Segment Open
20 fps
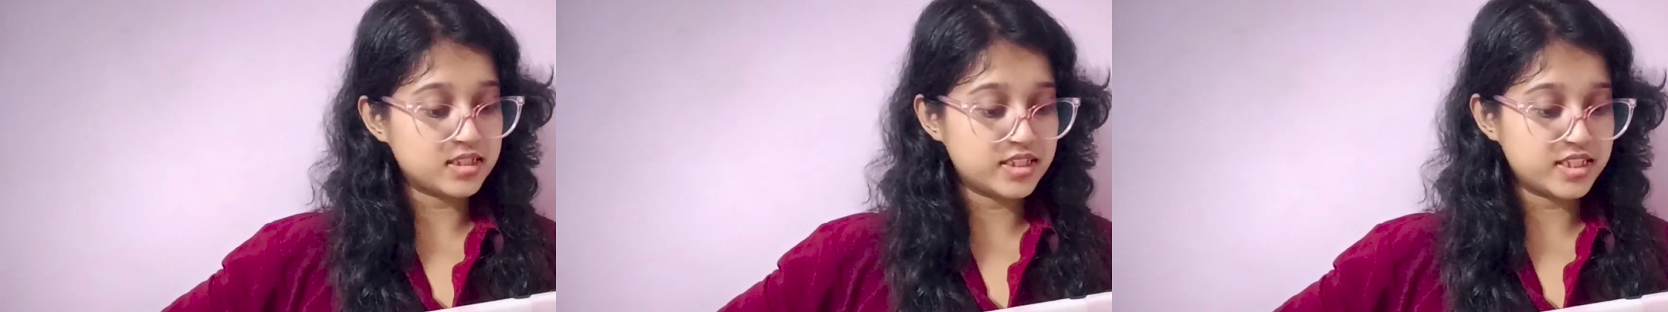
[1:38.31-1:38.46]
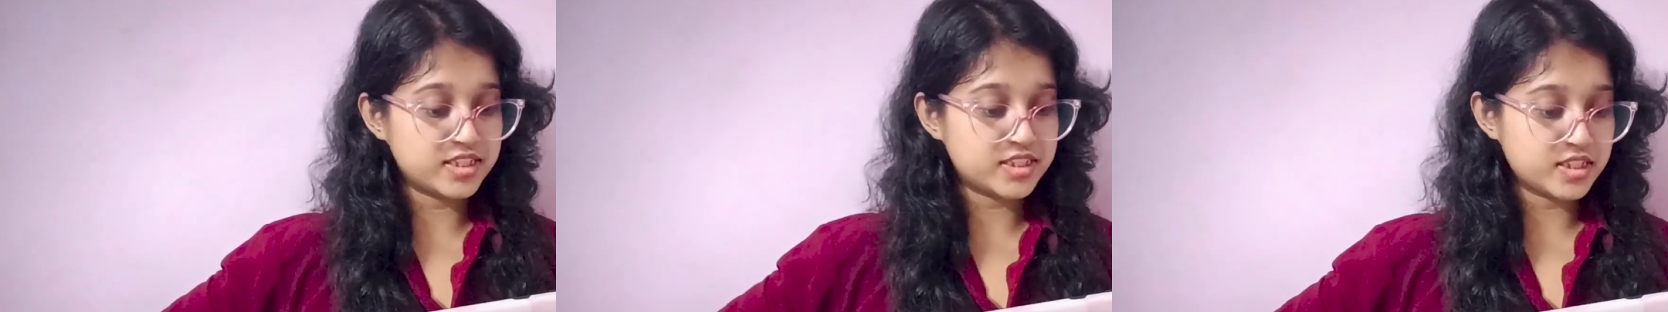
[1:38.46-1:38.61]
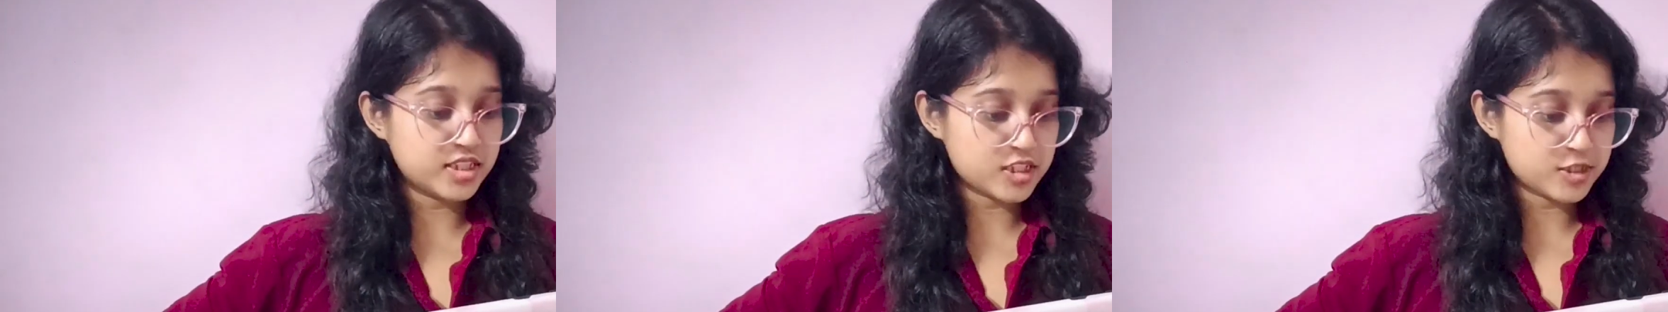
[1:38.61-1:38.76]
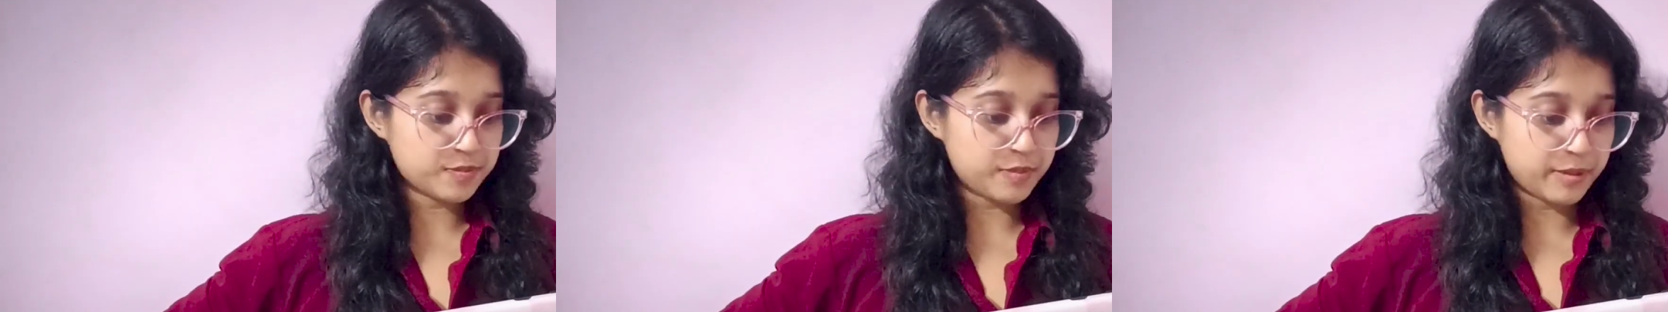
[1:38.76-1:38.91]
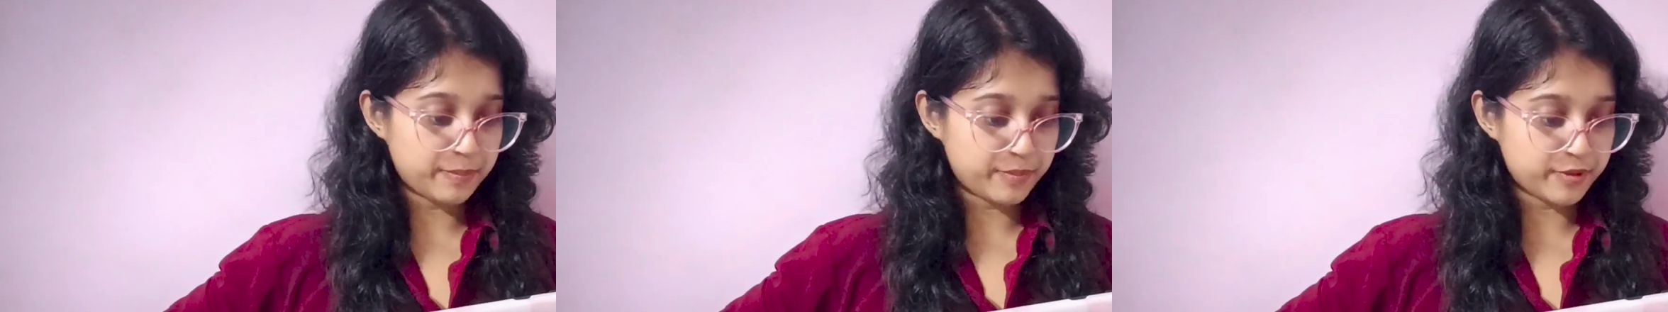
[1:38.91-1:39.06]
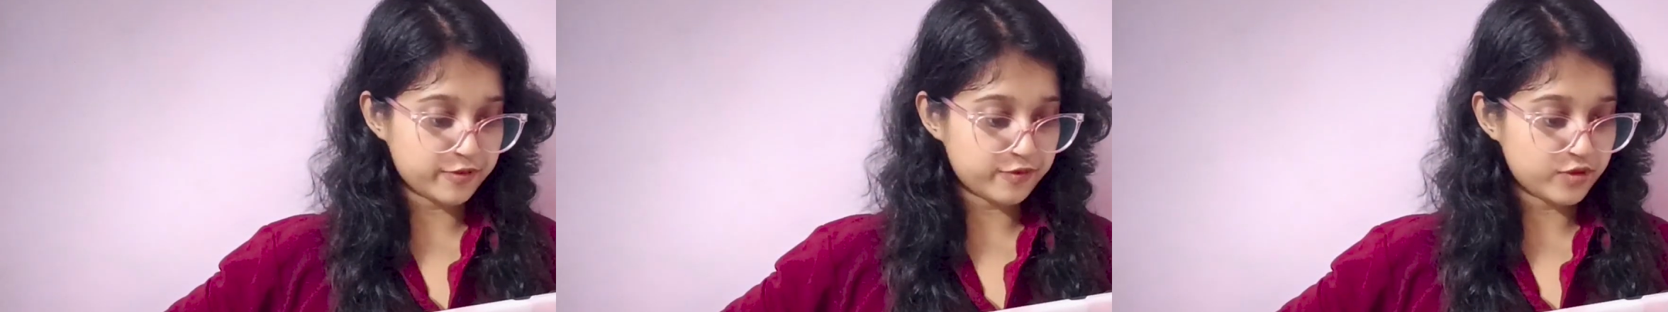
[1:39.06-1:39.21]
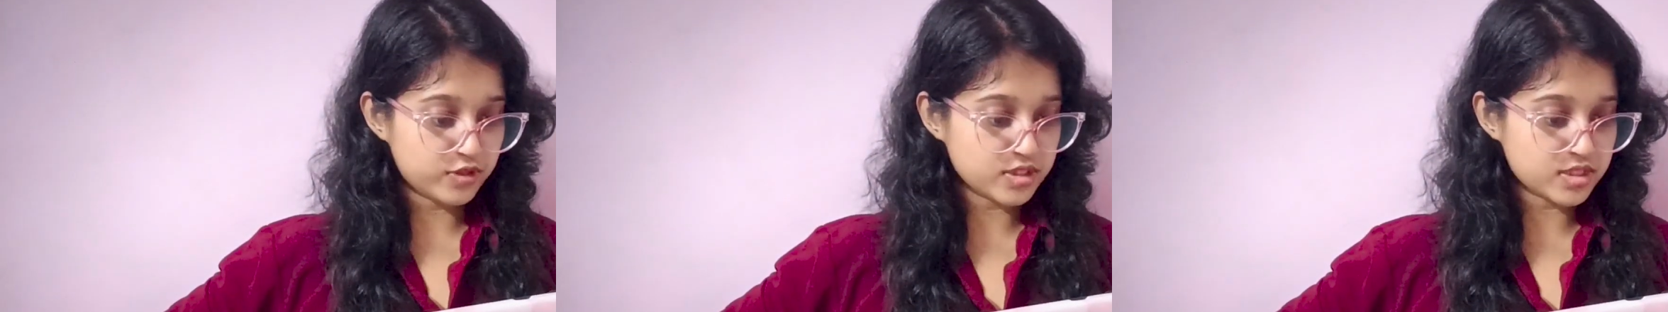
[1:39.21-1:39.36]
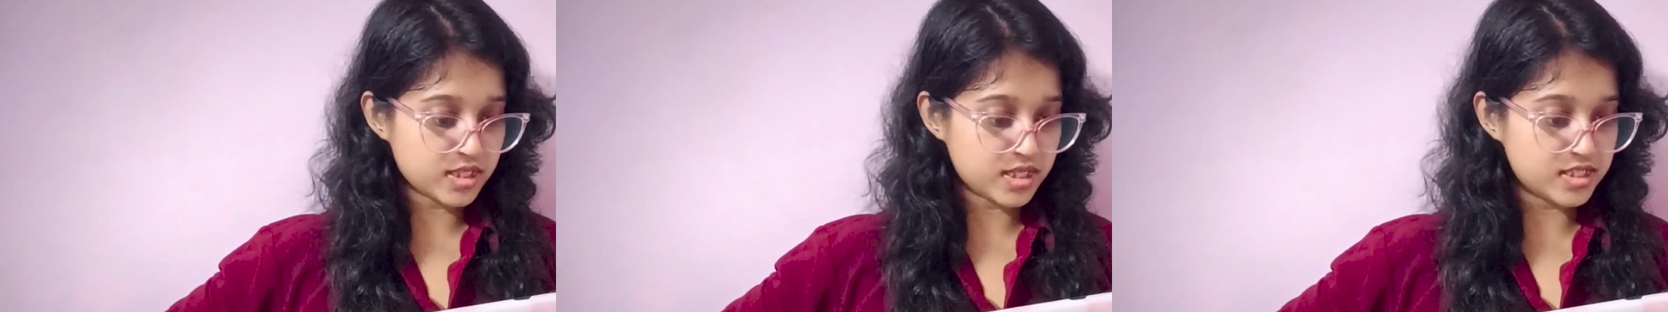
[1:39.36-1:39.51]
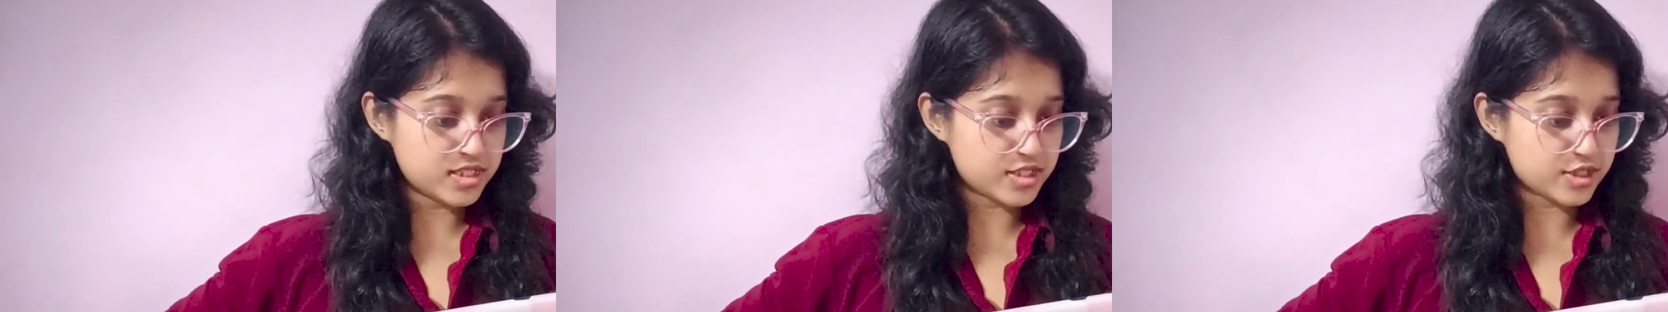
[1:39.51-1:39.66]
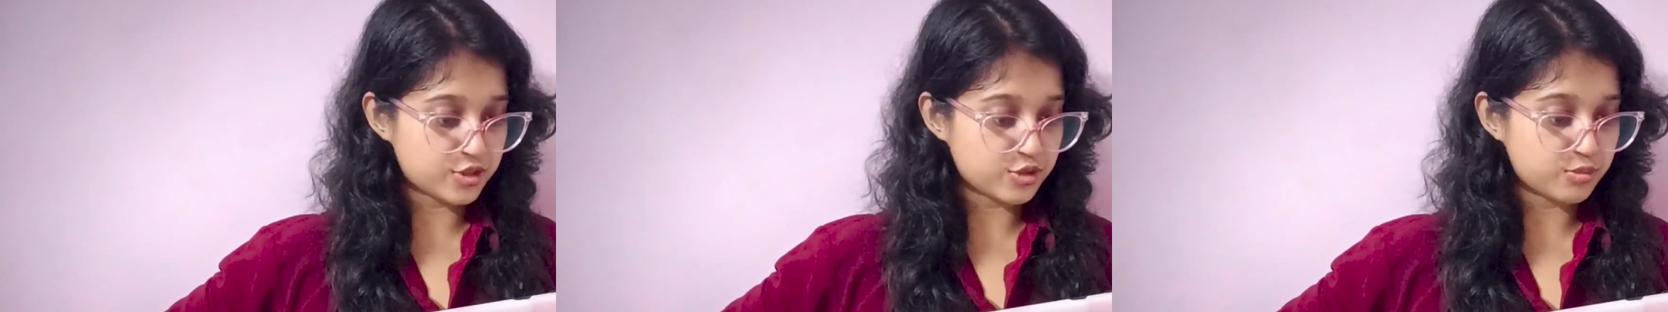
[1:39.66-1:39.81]
this year's paper was
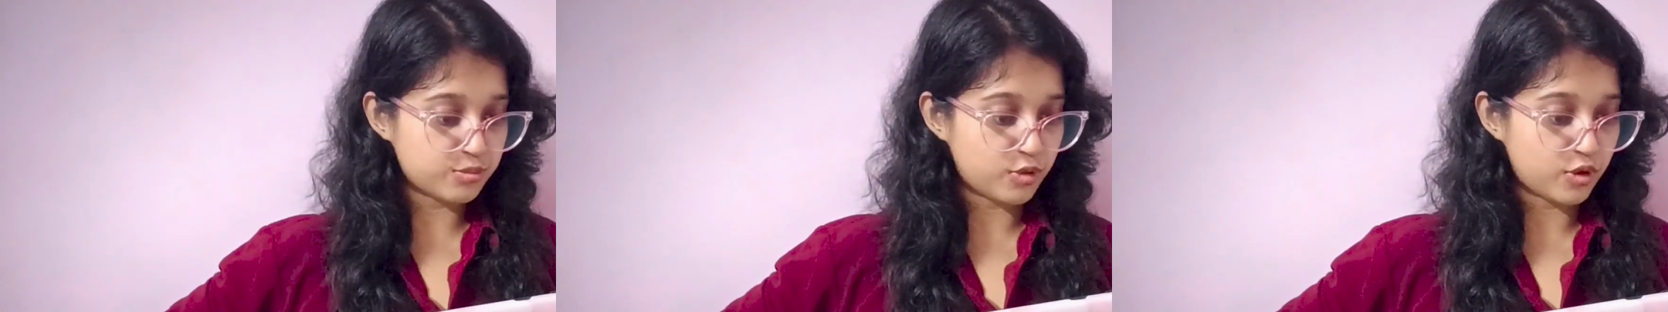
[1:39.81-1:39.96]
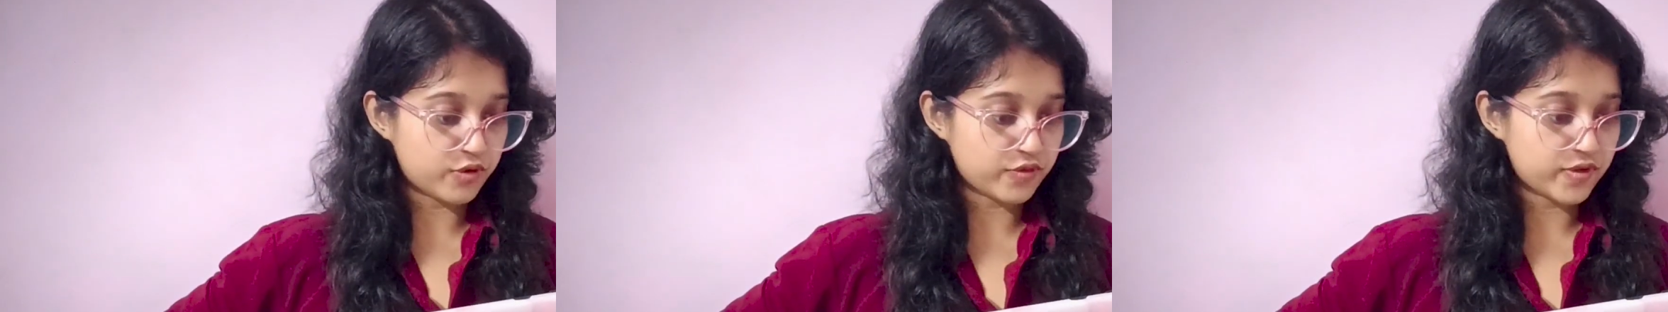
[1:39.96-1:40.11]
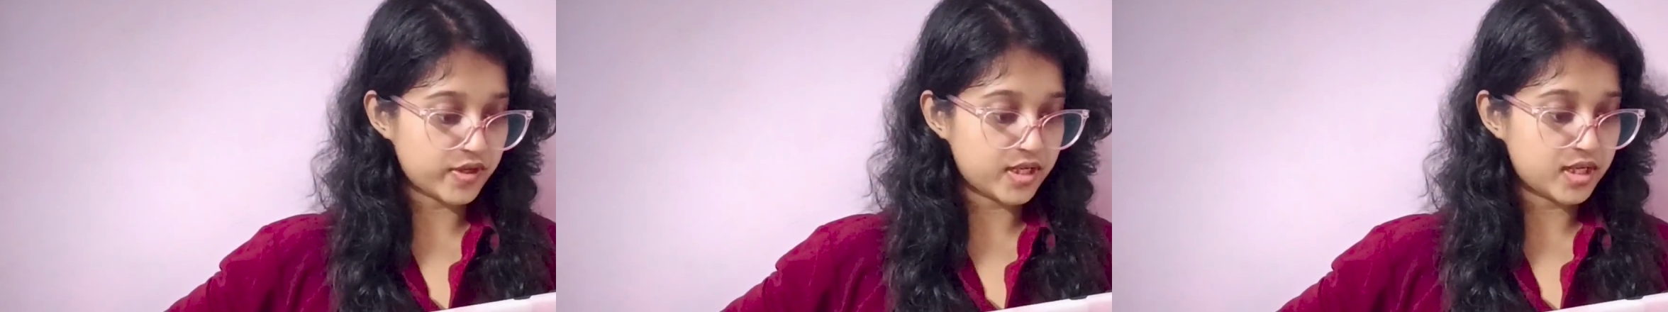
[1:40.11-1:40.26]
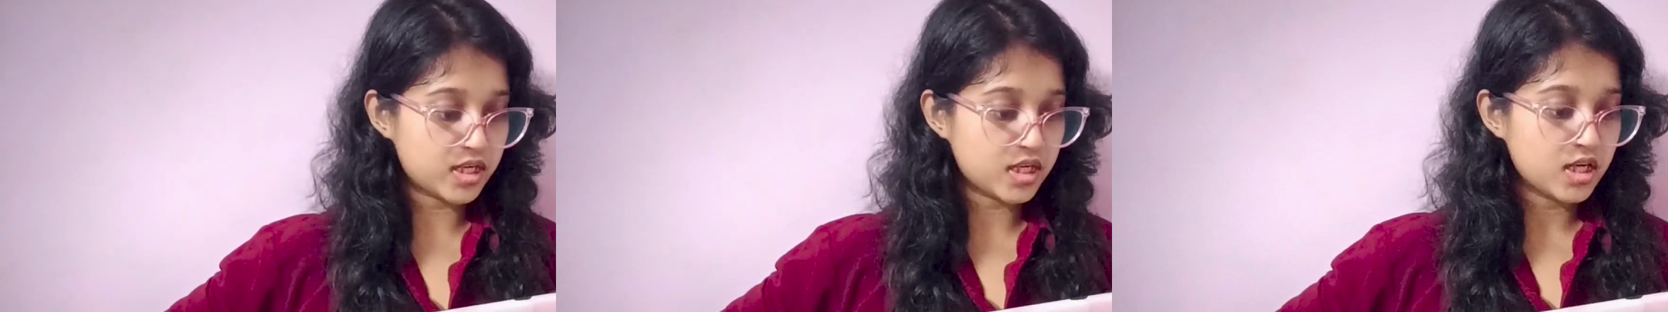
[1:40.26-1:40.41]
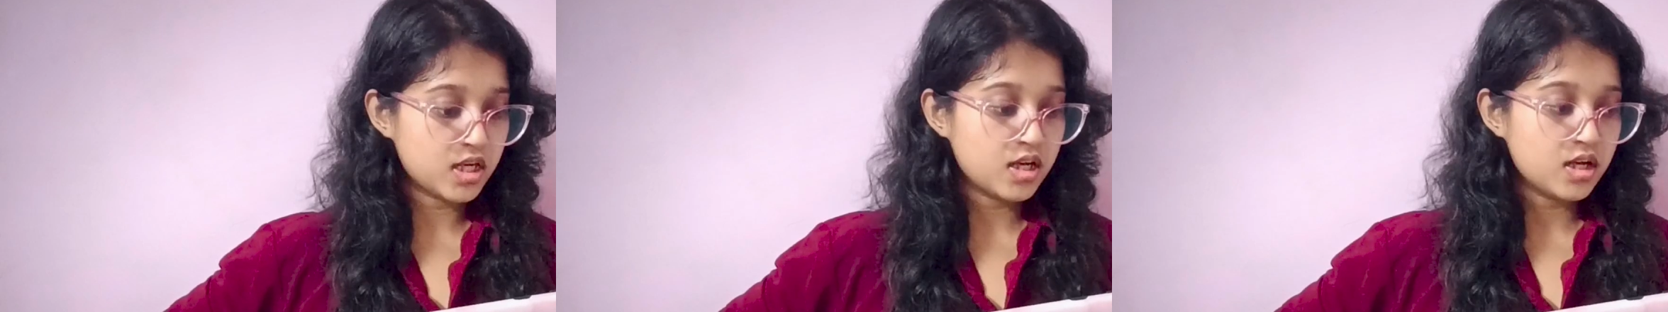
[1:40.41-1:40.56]
easy to moderate,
Segment Closed
* The task
Only the text of the records is to be reproduced exactly; skip the pictures.

* Answer box
20 fps
[1:38.31-1:38.46]
[1:38.46-1:38.61]
[1:38.61-1:38.76]
[1:38.76-1:38.91]
[1:38.91-1:39.06]
[1:39.06-1:39.21]
[1:39.21-1:39.36]
[1:39.36-1:39.51]
[1:39.51-1:39.66]
[1:39.66-1:39.81]
this year's paper was
[1:39.81-1:39.96]
[1:39.96-1:40.11]
[1:40.11-1:40.26]
[1:40.26-1:40.41]
[1:40.41-1:40.56]
easy to moderate,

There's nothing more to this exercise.